SSI recipients will probably all be well-aware that their benefit is considered by Social Security to be ‘needs-based’. This means that almost any kind of other income or change in living arrangement is going to have some effect on it and usually seems to cause it to go down or to disappear altogether. The Social Security Administration is charged with keeping an eye on these matters but there’s a time lag and there are errors along the way. It is therefore of little surprise that the agency ends up having to re-evaluate SSI amounts and either ask for funds back or let beneficiaries know that they won’t be getting as much SSI as they were expecting.
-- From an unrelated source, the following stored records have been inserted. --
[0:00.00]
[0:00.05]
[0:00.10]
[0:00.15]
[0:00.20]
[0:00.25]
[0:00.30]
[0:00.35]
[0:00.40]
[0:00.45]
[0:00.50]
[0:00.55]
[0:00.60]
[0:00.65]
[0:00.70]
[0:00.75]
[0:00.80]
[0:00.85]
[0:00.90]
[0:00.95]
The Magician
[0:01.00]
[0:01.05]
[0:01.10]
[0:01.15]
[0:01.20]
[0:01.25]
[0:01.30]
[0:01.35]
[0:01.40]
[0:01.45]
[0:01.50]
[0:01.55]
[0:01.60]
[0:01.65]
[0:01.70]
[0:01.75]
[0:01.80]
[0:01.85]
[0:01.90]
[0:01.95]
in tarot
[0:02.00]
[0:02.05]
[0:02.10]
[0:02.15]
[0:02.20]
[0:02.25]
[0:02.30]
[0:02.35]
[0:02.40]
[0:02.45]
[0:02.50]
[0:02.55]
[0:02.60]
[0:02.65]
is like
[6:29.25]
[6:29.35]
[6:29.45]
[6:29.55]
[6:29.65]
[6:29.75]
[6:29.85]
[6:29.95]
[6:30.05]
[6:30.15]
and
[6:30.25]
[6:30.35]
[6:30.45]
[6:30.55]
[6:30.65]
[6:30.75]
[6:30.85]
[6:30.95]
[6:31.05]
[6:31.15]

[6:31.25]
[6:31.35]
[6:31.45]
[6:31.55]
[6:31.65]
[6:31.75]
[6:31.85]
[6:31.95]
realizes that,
While this is almost invariably disappointing to the beneficiary, she does have an opportunity to request a reconsideration and appeal the decision. In the past that meant that if the request was submitted within 15 days of the dreaded letter the beneficiary could expect to continue to receive the SSI amount she had been receiving, at least until the end of the appeal process, however long that might take.
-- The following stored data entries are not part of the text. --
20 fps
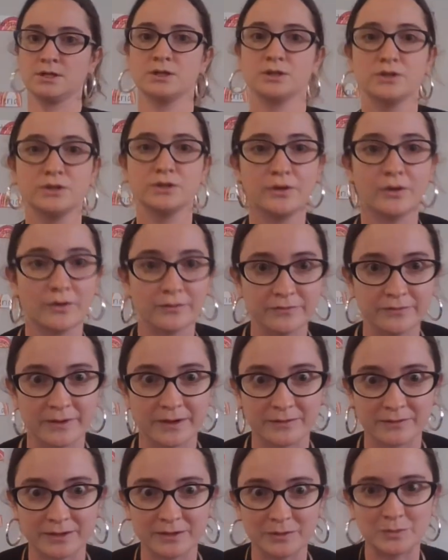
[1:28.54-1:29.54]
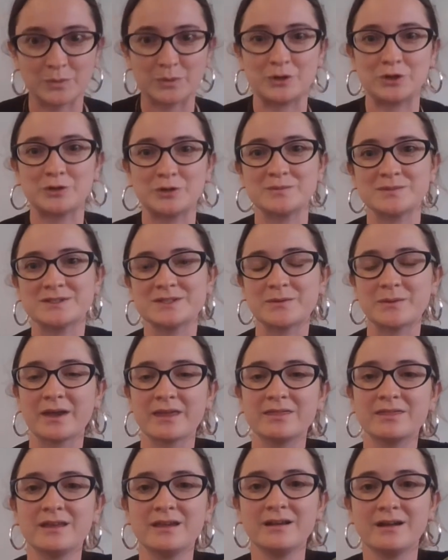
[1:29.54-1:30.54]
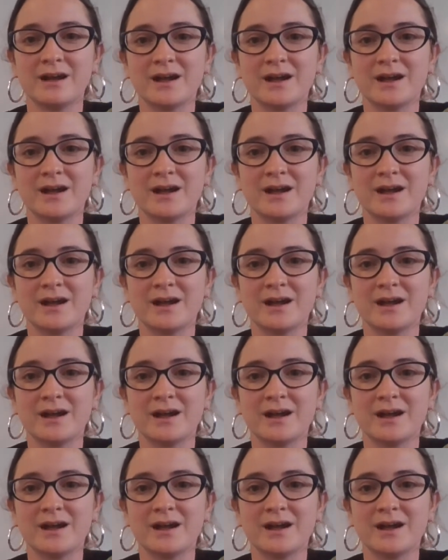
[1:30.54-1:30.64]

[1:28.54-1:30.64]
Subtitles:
Not very warm. So I think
The good news is that Social Security have now acknowledged that due to the current situation, caused by both the pandemic and the shortage of federal employees, it is not easy to get a request for reconsideration back to an SSA office within 15 days of the ‘adverse action’ letter having been sent. To alleviate that issue the agency has now decreed that as long as our SSI recipient gets the reconsideration request back to them within 65 days of the letter having been issued, she can still expect to keep getting her SSI check until a final decision is made. Of course, if the appeal is successful then the SSI won’t be reduced at all.

Even if the request is received after those 65 days it’s possible to keep getting the SSI check but the beneficiary has to come up with a bloody good reason why at that point.